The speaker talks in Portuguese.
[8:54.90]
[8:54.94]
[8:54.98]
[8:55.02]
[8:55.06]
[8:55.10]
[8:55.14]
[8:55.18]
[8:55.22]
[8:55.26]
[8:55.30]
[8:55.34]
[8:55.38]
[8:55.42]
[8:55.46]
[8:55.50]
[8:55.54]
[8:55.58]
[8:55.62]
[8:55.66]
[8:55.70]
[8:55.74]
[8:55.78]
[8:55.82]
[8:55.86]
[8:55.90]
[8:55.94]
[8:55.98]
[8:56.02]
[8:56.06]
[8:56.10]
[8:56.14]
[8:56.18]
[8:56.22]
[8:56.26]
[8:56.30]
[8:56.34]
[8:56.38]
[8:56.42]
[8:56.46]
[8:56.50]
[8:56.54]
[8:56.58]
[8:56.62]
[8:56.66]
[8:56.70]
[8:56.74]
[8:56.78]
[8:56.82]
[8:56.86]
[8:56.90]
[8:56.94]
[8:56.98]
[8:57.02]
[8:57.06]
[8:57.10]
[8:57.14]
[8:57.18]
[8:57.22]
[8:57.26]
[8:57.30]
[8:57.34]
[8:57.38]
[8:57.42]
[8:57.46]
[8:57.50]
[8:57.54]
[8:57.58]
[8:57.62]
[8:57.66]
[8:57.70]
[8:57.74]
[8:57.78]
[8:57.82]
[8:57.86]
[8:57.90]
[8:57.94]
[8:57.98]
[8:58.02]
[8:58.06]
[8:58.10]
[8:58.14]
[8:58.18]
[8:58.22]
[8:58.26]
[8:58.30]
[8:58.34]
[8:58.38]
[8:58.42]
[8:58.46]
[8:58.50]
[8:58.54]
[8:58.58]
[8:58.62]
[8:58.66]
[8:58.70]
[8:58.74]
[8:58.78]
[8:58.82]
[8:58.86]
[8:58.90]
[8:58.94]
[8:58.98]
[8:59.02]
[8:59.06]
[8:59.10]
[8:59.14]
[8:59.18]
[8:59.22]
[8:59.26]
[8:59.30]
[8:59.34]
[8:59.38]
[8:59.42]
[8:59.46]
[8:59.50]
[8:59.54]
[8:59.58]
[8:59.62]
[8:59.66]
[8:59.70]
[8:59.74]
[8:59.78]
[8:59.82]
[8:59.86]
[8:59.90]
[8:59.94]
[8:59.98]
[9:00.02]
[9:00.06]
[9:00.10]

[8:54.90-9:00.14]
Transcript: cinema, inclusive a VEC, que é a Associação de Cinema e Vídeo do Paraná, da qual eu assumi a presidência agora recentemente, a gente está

:::::

## [What you need to do]
Nothing may change. Retype all of the entries.

## [Worked solution]
The speaker talks in Portuguese.
[8:54.90]
[8:54.94]
[8:54.98]
[8:55.02]
[8:55.06]
[8:55.10]
[8:55.14]
[8:55.18]
[8:55.22]
[8:55.26]
[8:55.30]
[8:55.34]
[8:55.38]
[8:55.42]
[8:55.46]
[8:55.50]
[8:55.54]
[8:55.58]
[8:55.62]
[8:55.66]
[8:55.70]
[8:55.74]
[8:55.78]
[8:55.82]
[8:55.86]
[8:55.90]
[8:55.94]
[8:55.98]
[8:56.02]
[8:56.06]
[8:56.10]
[8:56.14]
[8:56.18]
[8:56.22]
[8:56.26]
[8:56.30]
[8:56.34]
[8:56.38]
[8:56.42]
[8:56.46]
[8:56.50]
[8:56.54]
[8:56.58]
[8:56.62]
[8:56.66]
[8:56.70]
[8:56.74]
[8:56.78]
[8:56.82]
[8:56.86]
[8:56.90]
[8:56.94]
[8:56.98]
[8:57.02]
[8:57.06]
[8:57.10]
[8:57.14]
[8:57.18]
[8:57.22]
[8:57.26]
[8:57.30]
[8:57.34]
[8:57.38]
[8:57.42]
[8:57.46]
[8:57.50]
[8:57.54]
[8:57.58]
[8:57.62]
[8:57.66]
[8:57.70]
[8:57.74]
[8:57.78]
[8:57.82]
[8:57.86]
[8:57.90]
[8:57.94]
[8:57.98]
[8:58.02]
[8:58.06]
[8:58.10]
[8:58.14]
[8:58.18]
[8:58.22]
[8:58.26]
[8:58.30]
[8:58.34]
[8:58.38]
[8:58.42]
[8:58.46]
[8:58.50]
[8:58.54]
[8:58.58]
[8:58.62]
[8:58.66]
[8:58.70]
[8:58.74]
[8:58.78]
[8:58.82]
[8:58.86]
[8:58.90]
[8:58.94]
[8:58.98]
[8:59.02]
[8:59.06]
[8:59.10]
[8:59.14]
[8:59.18]
[8:59.22]
[8:59.26]
[8:59.30]
[8:59.34]
[8:59.38]
[8:59.42]
[8:59.46]
[8:59.50]
[8:59.54]
[8:59.58]
[8:59.62]
[8:59.66]
[8:59.70]
[8:59.74]
[8:59.78]
[8:59.82]
[8:59.86]
[8:59.90]
[8:59.94]
[8:59.98]
[9:00.02]
[9:00.06]
[9:00.10]

[8:54.90-9:00.14]
Transcript: cinema, inclusive a VEC, que é a Associação de Cinema e Vídeo do Paraná, da qual eu assumi a presidência agora recentemente, a gente está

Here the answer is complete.